Professor Bob Nelson in 'Desire Under the Elms' at the Eccles Theater

Department of Theatre Professor Bob Nelson stars in Desire Under the Elms by Eugene O'Neill opening September 1-16 at the new Regent Street Black Box theatre at the Eccles Theater. Set in 1850 and based on the Greek mythological story of Phaedra, Desire Under the Elms is one of the great tragedies of American drama. A story of religion, forbidden love, and American soil. This production is the first theatre performance at the new Regent Street Black Box at the downtown's Eccles Theater. Tickets are available at artix.org or by calling 801-355-2787.

Entire story by Ellen Fagg Weist from the Salt Lake Tribune below:

August 27, 2017

“They’s no peace in houses,” says Ephraim Cabot, the rough-hewn, hard-eyed religious patriarch at the center of Eugene O’Neill’s 1924 play “Desire Under the Elms.” “They’s no rest livin’ with folks.”

Set in 1850, “Desire” is a story of religion, forbidden love and tragic family relations based loosely on the Greek myth of Phaedra. The play, rooted in American soil, burns with religion and sexuality, says director Javen Tanner.

“It’s really, yet again, a play in which O’Neill seems to be working out his own relations with his demons and the family ghosts that haunt him,” says Bob Nelson, 70, who plays Cabot.

Nelson terms Cabot “a cranky old guy,” while Tanner calls him a “wilderness prophet.” “The religion burns in him,” the director says. “What’s wonderful about it to me is it doesn’t make him some sort of good person. It doesn’t soften him. As he says many times in the play, ‘God is hard.’ He hardens into it, but religion burns in him.”

Bringing the character to life, with his distinctive regional dialect, is “a delightful challenge,” Nelson says. “There’s a lot to condemn these characters for and less to admire them for,” the actor says.

A rare local production of “Desire,” by Tanner’s Sting & Honey Company, opens Sept. 1, the first theater performance at the new Regent Street Black Box at downtown’s Eccles Theater.

Set in 1850, it’s the story of Cabot and his sons (Daniel Beecher, Cam Deaver and Topher Rasmussen), who want to leave their hardscrabble New England farm. The family comes further undone through the choices of Cabot’s new, younger wife, Abbie (Melanie Nelson).

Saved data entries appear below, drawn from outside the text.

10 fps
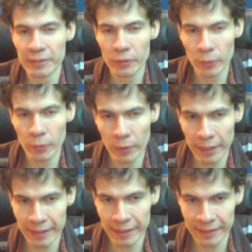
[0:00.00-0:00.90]
cool,
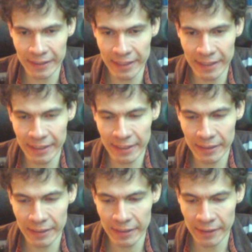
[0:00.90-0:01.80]
and I think
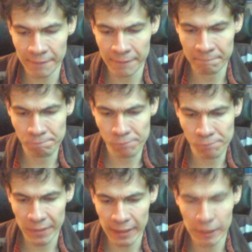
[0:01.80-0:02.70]

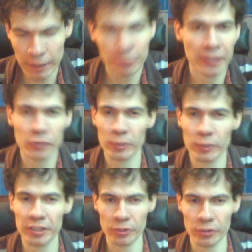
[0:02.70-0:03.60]
a lot of players
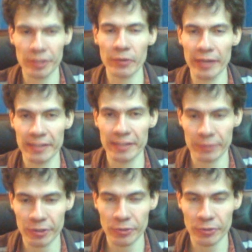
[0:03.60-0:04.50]
will enjoy the race
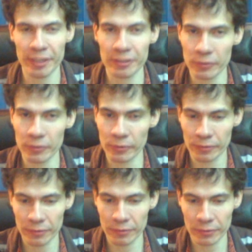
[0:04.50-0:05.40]
when you're trying
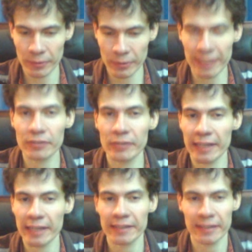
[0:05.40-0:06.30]
to get to
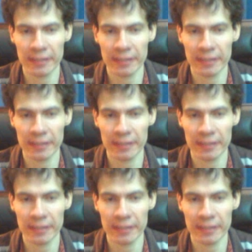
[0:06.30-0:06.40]
that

“She comes into this farm run by men who don’t know how to communicate,” Tanner says. “She’s harder than any of them, with more nerve and more backbone, and she says: This place is mine.”

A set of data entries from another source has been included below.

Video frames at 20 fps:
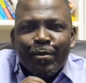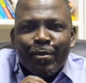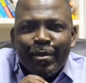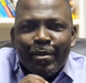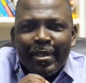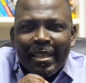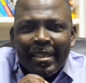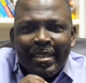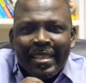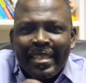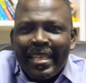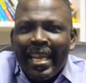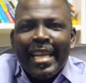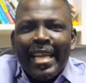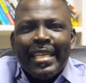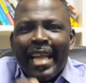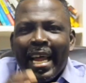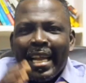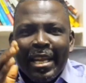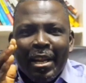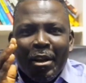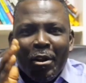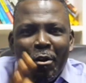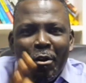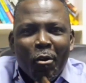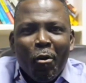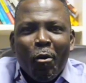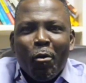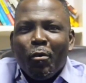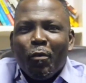the state that a
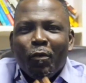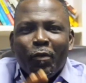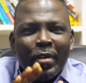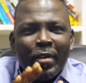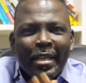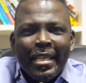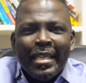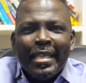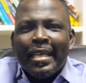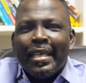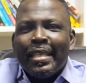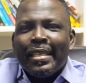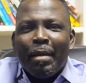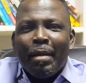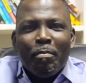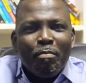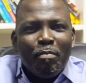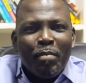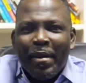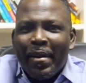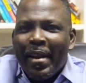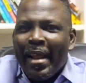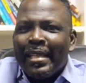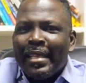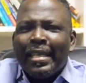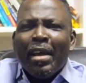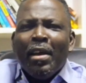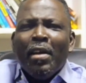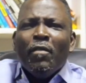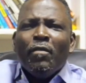lot of leaders and
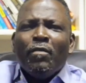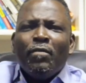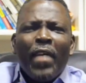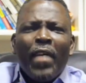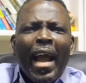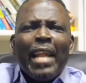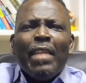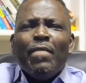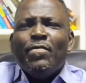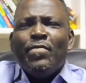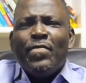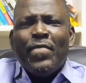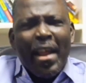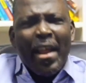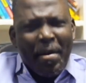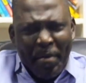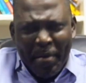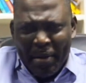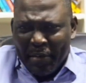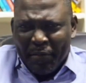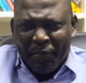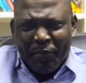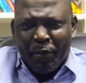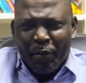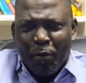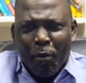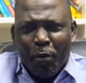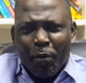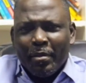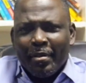parents find very
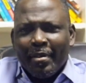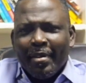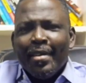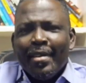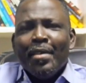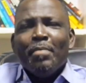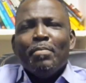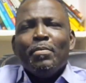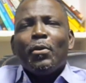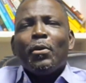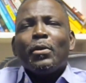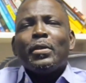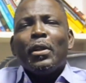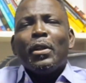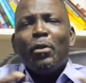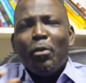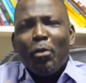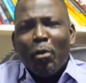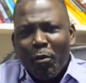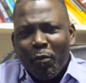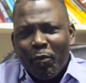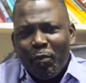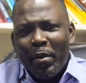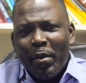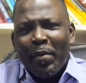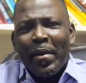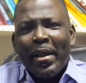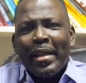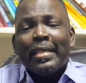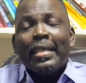difficult, because a lot of
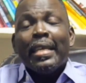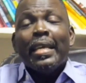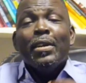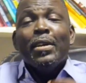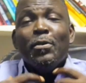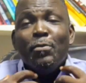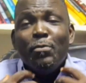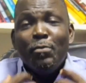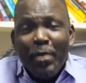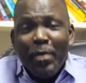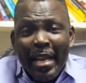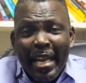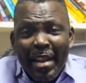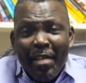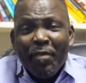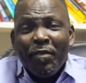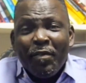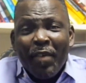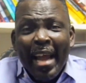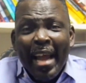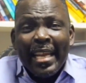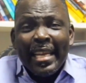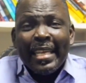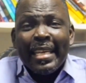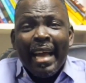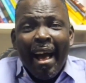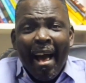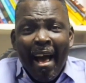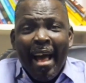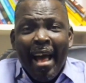parents really find it
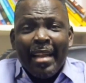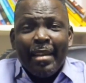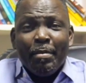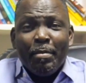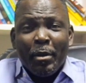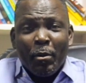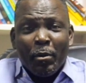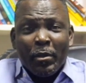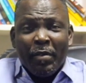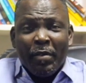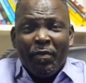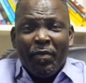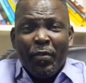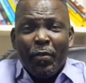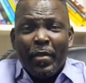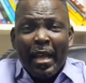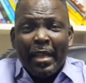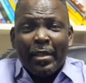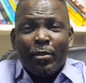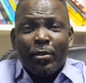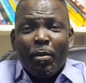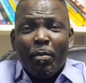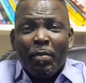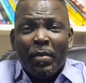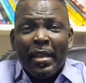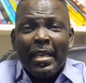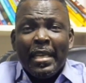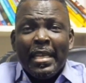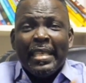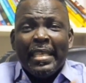hard because they feel that
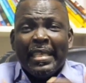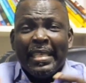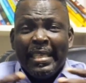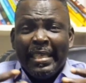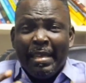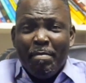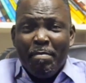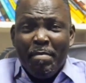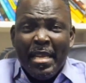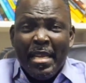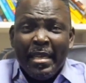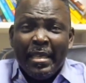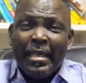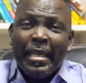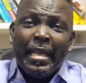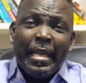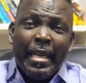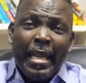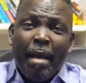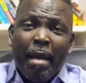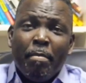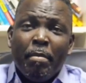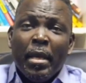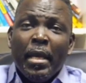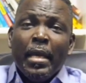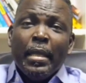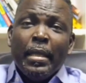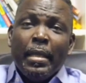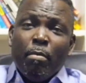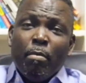something is demeaned in them
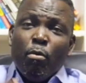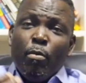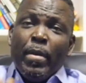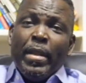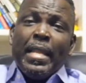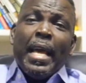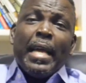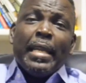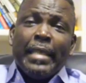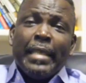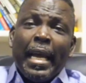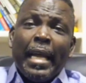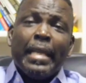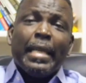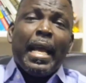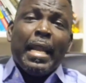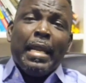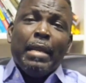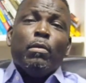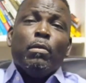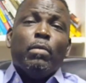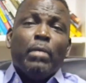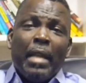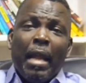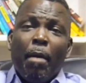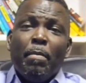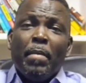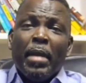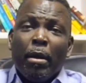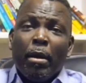the moment their child can
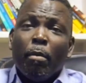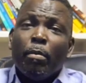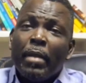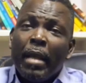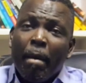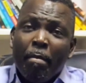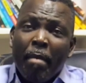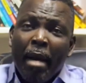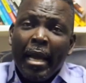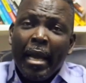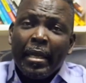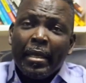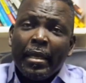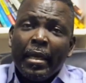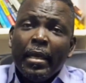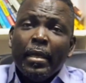now make up their mind.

Beyond the new venue, the show represents something of a full circle for Tanner, the company’s founder and artistic director. Nelson directed and taught Tanner when he was a theater student at Brigham Young University. In 2005, Nelson moved to the University of Utah to head the department where he had earned his doctorate.

“Javen has directed more plays than I have. He’s very experienced,” Nelson says. “I have no trouble whatsoever turning over the reins to a qualified, sensitive director like Javen.”

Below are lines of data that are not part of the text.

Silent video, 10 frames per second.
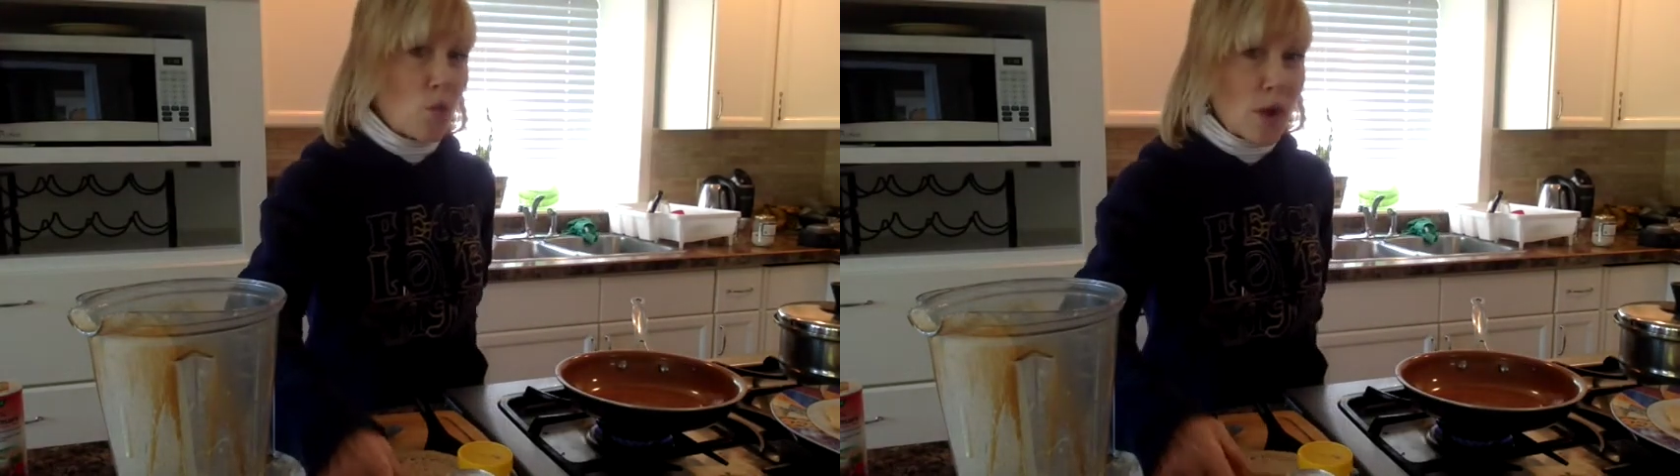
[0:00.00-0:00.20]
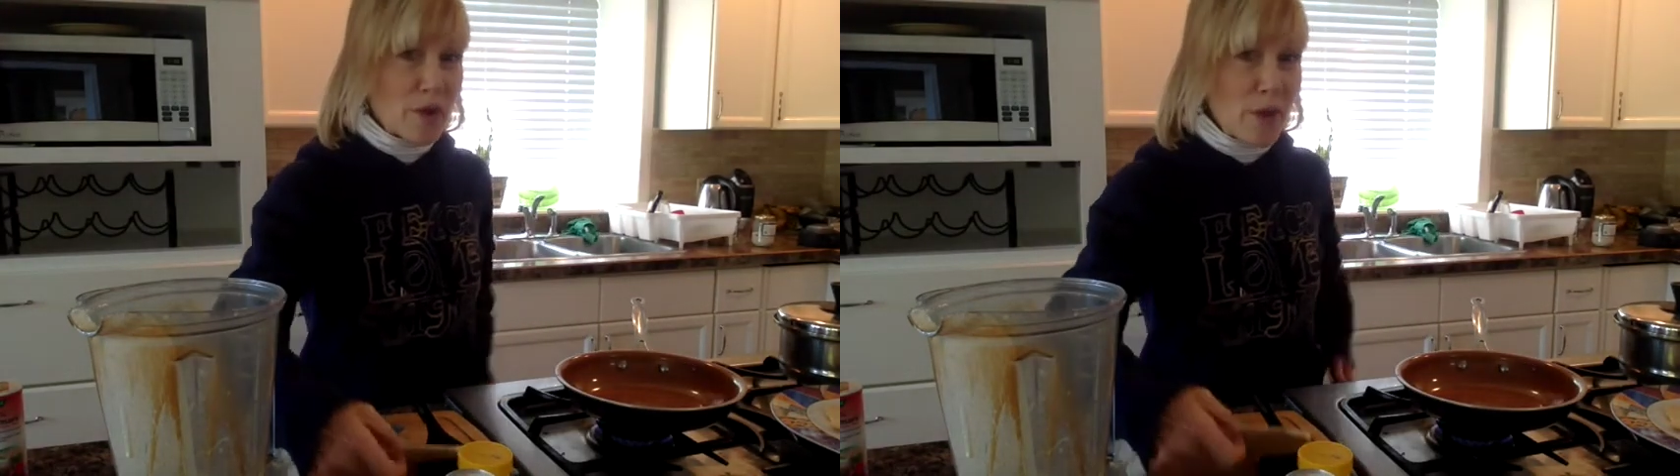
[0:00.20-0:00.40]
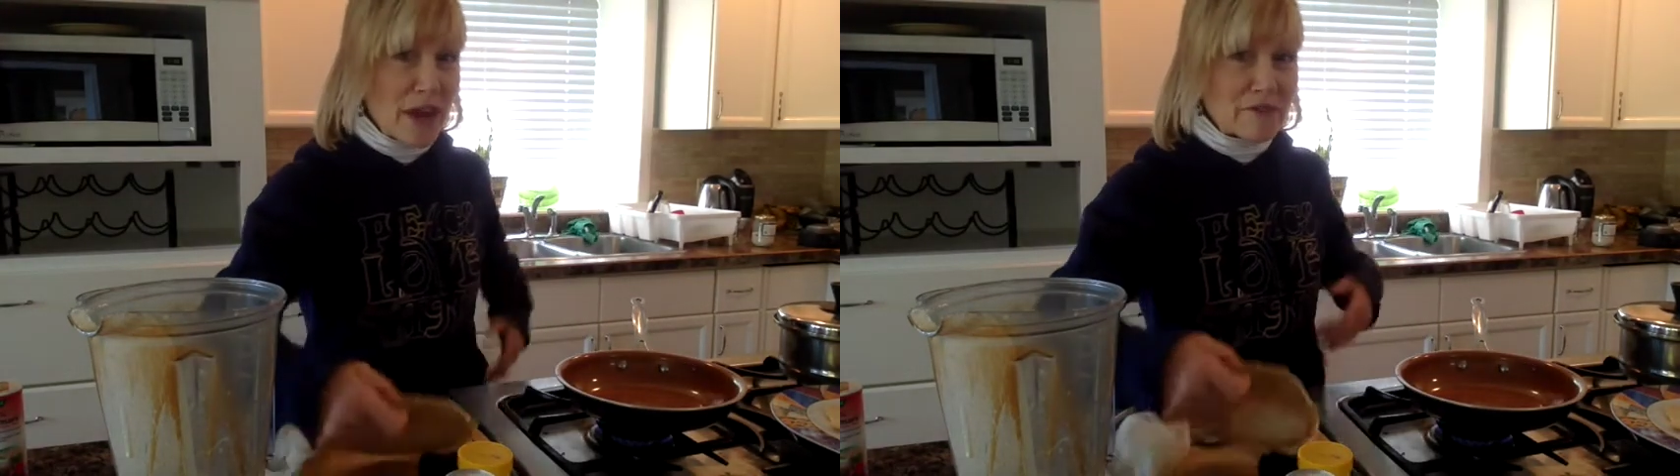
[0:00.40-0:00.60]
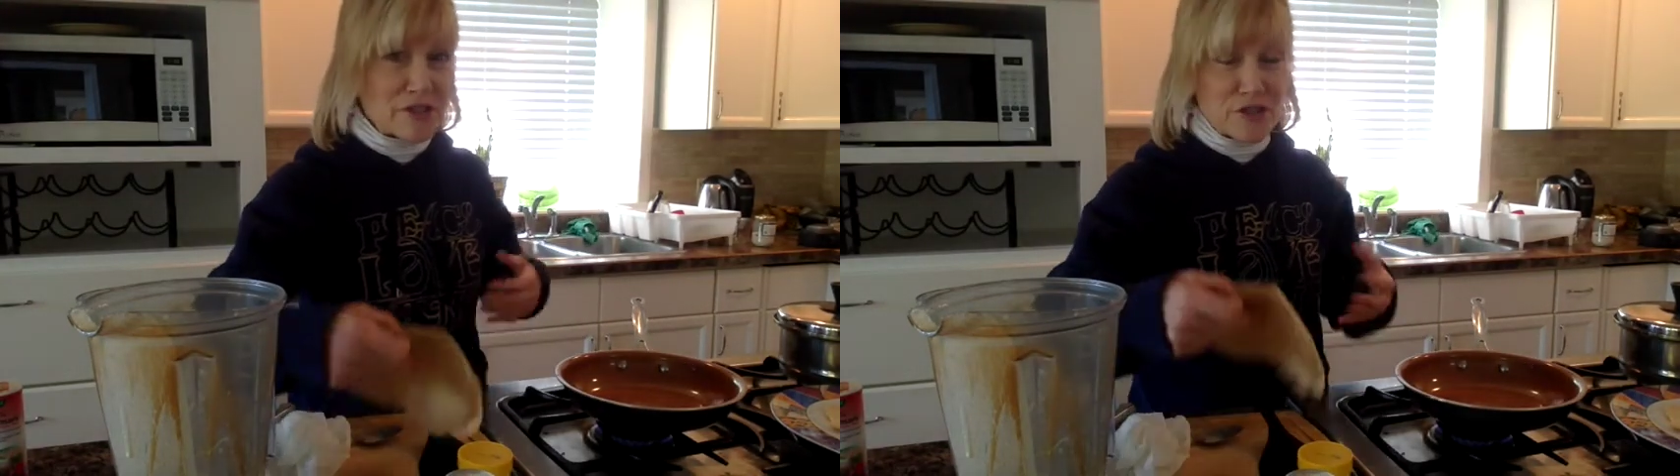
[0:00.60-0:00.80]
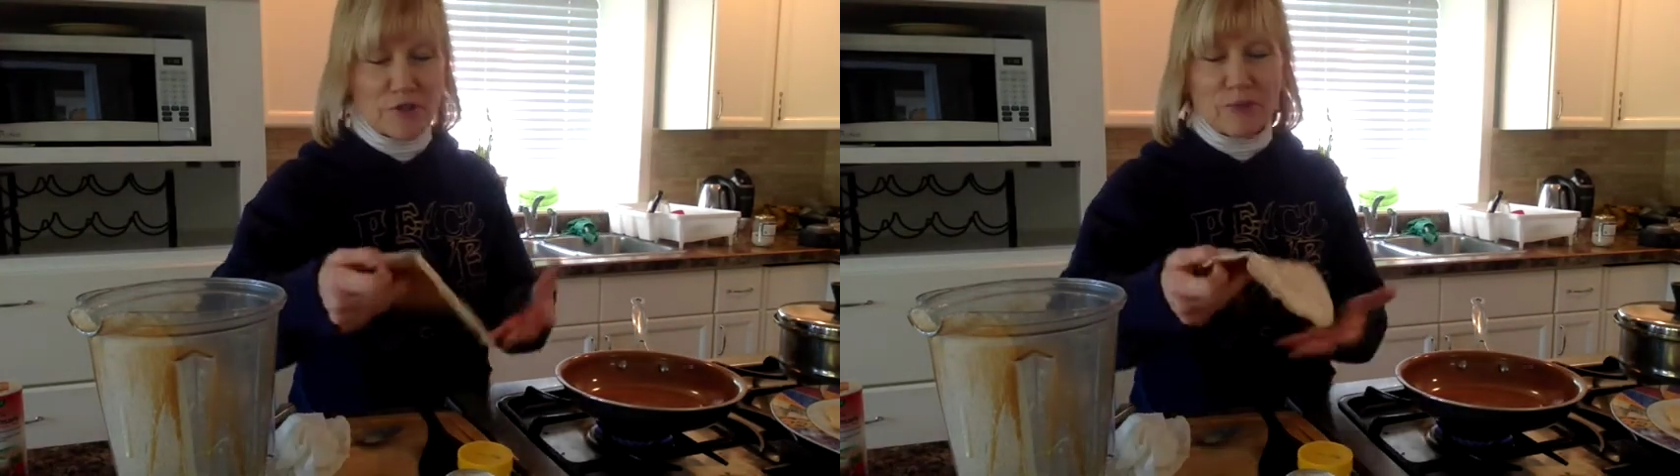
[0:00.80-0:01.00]
what you have
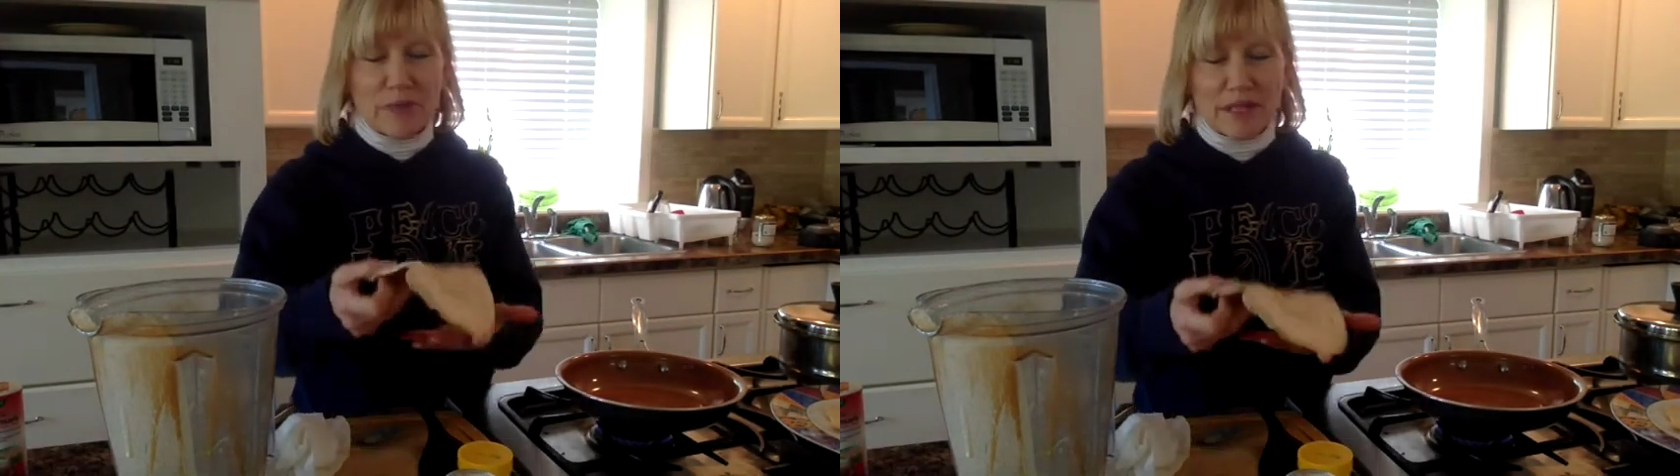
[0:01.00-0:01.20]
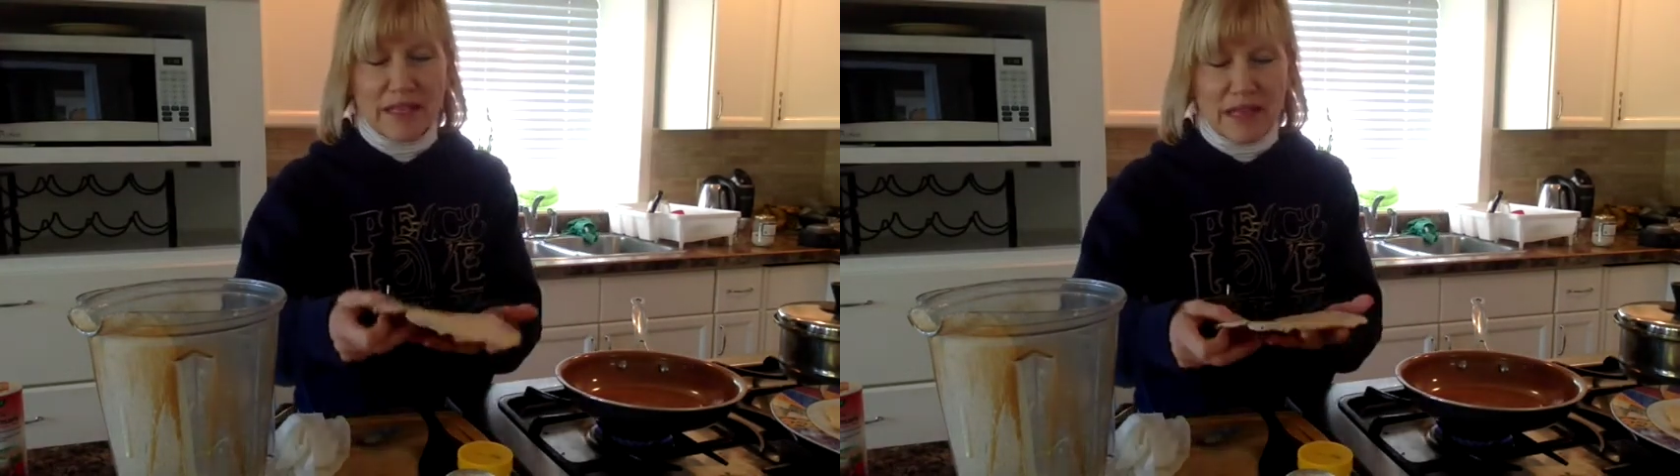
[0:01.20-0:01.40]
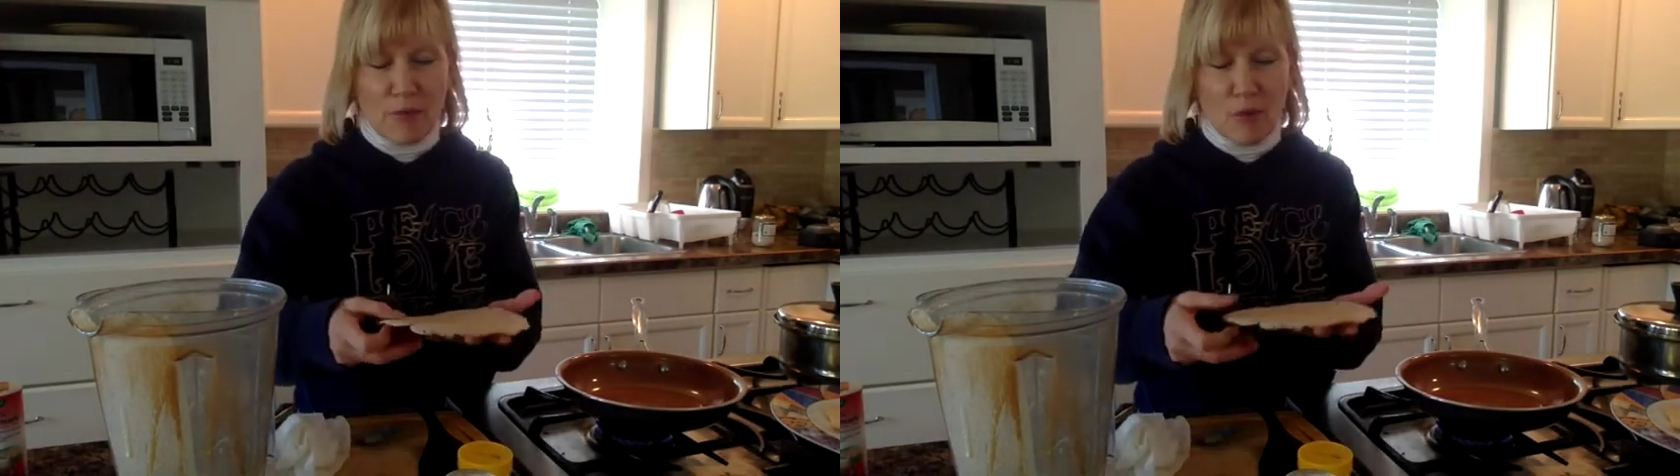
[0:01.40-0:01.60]
to do, because then they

In ensemble roles, the cast also includes Tanner’s daughter, Rain, and several current and former students at Sandy’s Waterford School, where Tanner heads the theater department.

Tanner finds the power of theater rooted in ritual, and he is exploring those moments in O’Neill’s writing. “He places specific moments to the play — that rise out of realism — into a ritual place,” Tanner says. “I take those cues and really push those moments into the ‘anti-real.’ By ‘anti-real’ I mean that you push into realism and then you go beyond it into something transcendent.”

One such moment, for example, is when the 70-something Cabot begins to dance at a party he throws to welcome his newborn son. “He pushes everyone else aside, and he goes to this very wild place,” Tanner says.

Another such moment happens in the family’s parlor, when two characters, haunted or blessed by the memory of Cabot’s dead wife, have a fateful encounter that veers the story into the territory of tragedy.

Speaking of full circles, the role has given Nelson a chance to again delve deeply into the richness of O’Neill’s work, which he studied in graduate school in the early 1970s under U. professor Harold Folland.

“Having read all his plays, his plays play better than they read,” Nelson says. “They are a difficult read, often, but a company that really trusts the script, trusts the text, finds that O’Neill had a great theater sense. And the plays play surprisingly well.”